I grandi vini del passato erano fatti per invecchiare a lungo. Quelli moderni non durano. Sono costruiti nell’ottica del breve periodo. Buoni da bere subito, e poi addio. Certo, non si può assolutizzare, ma sono convinto che in buona parte dei casi, in Italia come nel mondo, sia così. Il fatto è che se a esserne convinto sono io, la cosa conta poco, però se a dire le stesse cose è un editorialista di Wine Spectator, che è la rivista più influente che ci sia al mondo per quel che riguarda il vino, allora la cosa ha il frastuono di una bomba.
L’editorialista in questione è Matt Kramer, che per me è una delle più brillanti menti pensanti della critica vinicola mondiale. Su Wine Spectator ha detto proprio così: “La maggior parte dei vini di oggi – non tutti, attenzione – raggiungeranno il loro punto di non ritorno nell’invecchiamento dopo appena cinque anni di sosta in cantina successivamente alla commercializzazione.
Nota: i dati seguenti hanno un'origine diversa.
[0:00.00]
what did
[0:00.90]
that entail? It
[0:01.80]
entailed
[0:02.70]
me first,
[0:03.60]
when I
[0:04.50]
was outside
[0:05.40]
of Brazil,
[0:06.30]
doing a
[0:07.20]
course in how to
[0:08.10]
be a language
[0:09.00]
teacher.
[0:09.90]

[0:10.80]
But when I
Estendete l’arco temporale a dieci anni di invecchiamento aggiuntivo e ritengo probabile che ricomprenderete un buon 99 per cento dei vini di tutto il mondo, e non importa quanto siano reputati o costosi”. Sono – osservo – virtù che tuttavia decadono in fretta. Più in fretta che un tempo.
Cavolo, sì, è una bomba, soprattutto per il mercato anglosassone, che ha un grande numero di collezionisti di vino, che spendono fortune per comprare i cosiddetti fine wines.
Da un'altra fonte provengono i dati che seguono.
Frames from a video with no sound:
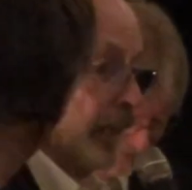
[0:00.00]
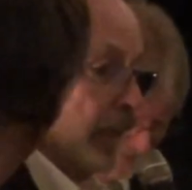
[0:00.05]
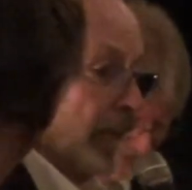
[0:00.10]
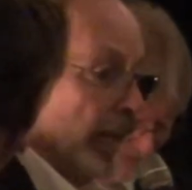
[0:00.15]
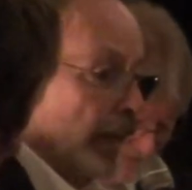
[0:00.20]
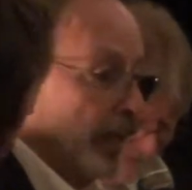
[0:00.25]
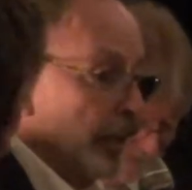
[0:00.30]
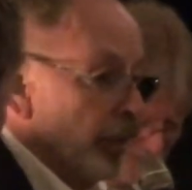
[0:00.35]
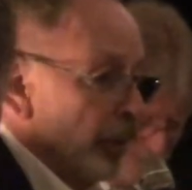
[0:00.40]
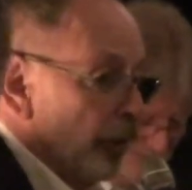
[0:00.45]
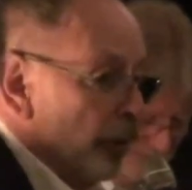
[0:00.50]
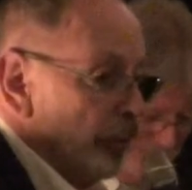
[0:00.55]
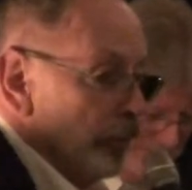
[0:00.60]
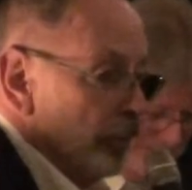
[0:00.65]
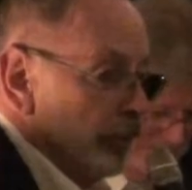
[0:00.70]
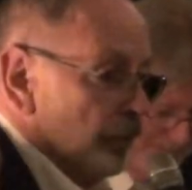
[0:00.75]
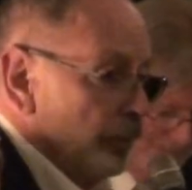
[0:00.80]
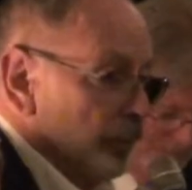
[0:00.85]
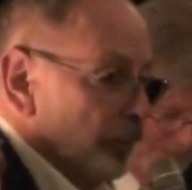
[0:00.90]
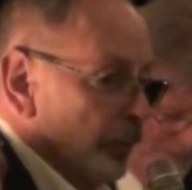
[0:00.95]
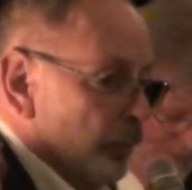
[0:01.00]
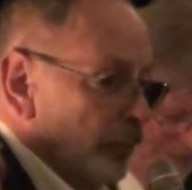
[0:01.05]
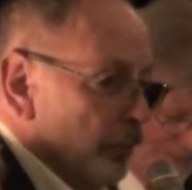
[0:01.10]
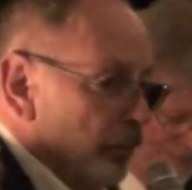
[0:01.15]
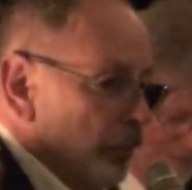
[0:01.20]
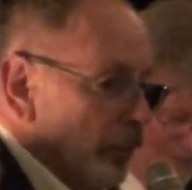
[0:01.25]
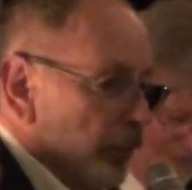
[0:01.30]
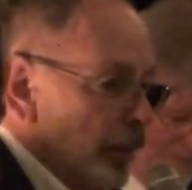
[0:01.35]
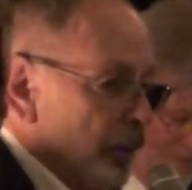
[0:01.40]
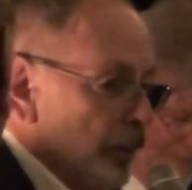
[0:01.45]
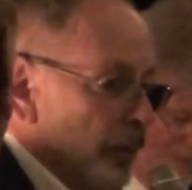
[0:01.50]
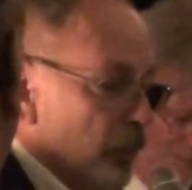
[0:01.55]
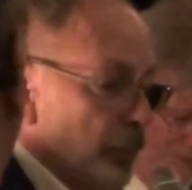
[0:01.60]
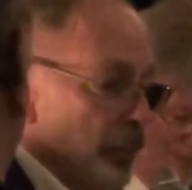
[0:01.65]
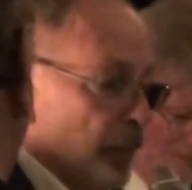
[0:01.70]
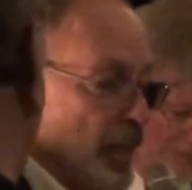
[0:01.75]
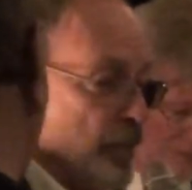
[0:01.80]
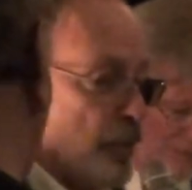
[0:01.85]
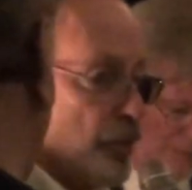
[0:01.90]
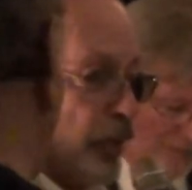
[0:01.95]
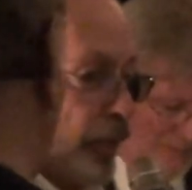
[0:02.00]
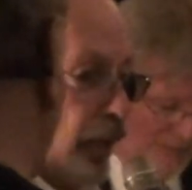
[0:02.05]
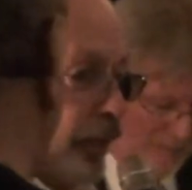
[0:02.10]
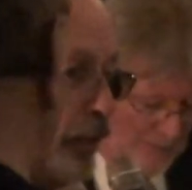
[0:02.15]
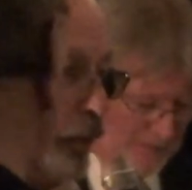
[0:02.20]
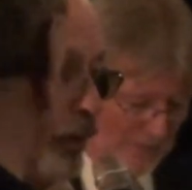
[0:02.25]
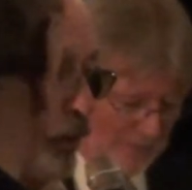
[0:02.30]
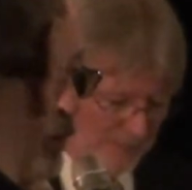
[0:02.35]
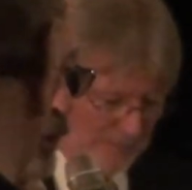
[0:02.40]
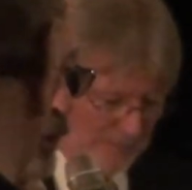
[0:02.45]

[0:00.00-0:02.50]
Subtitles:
I know that whatever the best I can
Ma Kramer, anziché ravvedersi, rincara la dose: “I vini di oggi sono costruiti per evolvere più rapidamente che i vini fatti decenni fa, pur conservando tutte le virtù dei loro antenati, oppure – e questo può sorprendervi – avendone anche di più”.
Perbacco, occorre rifletterci. Parecchio.
Articolo originariamente pubblicato il 12 gennaio 2015
Viviana
Bere per credere …i nostri vini tra cui un bianco vinificato solo in acciaio !!!del 2009 è perfetto e così le annate a seguire.
Angelo Peretti
Grazie, ma mi suona come un’autocertificazione. Magari dovrebbero essere dei terzi a dirlo.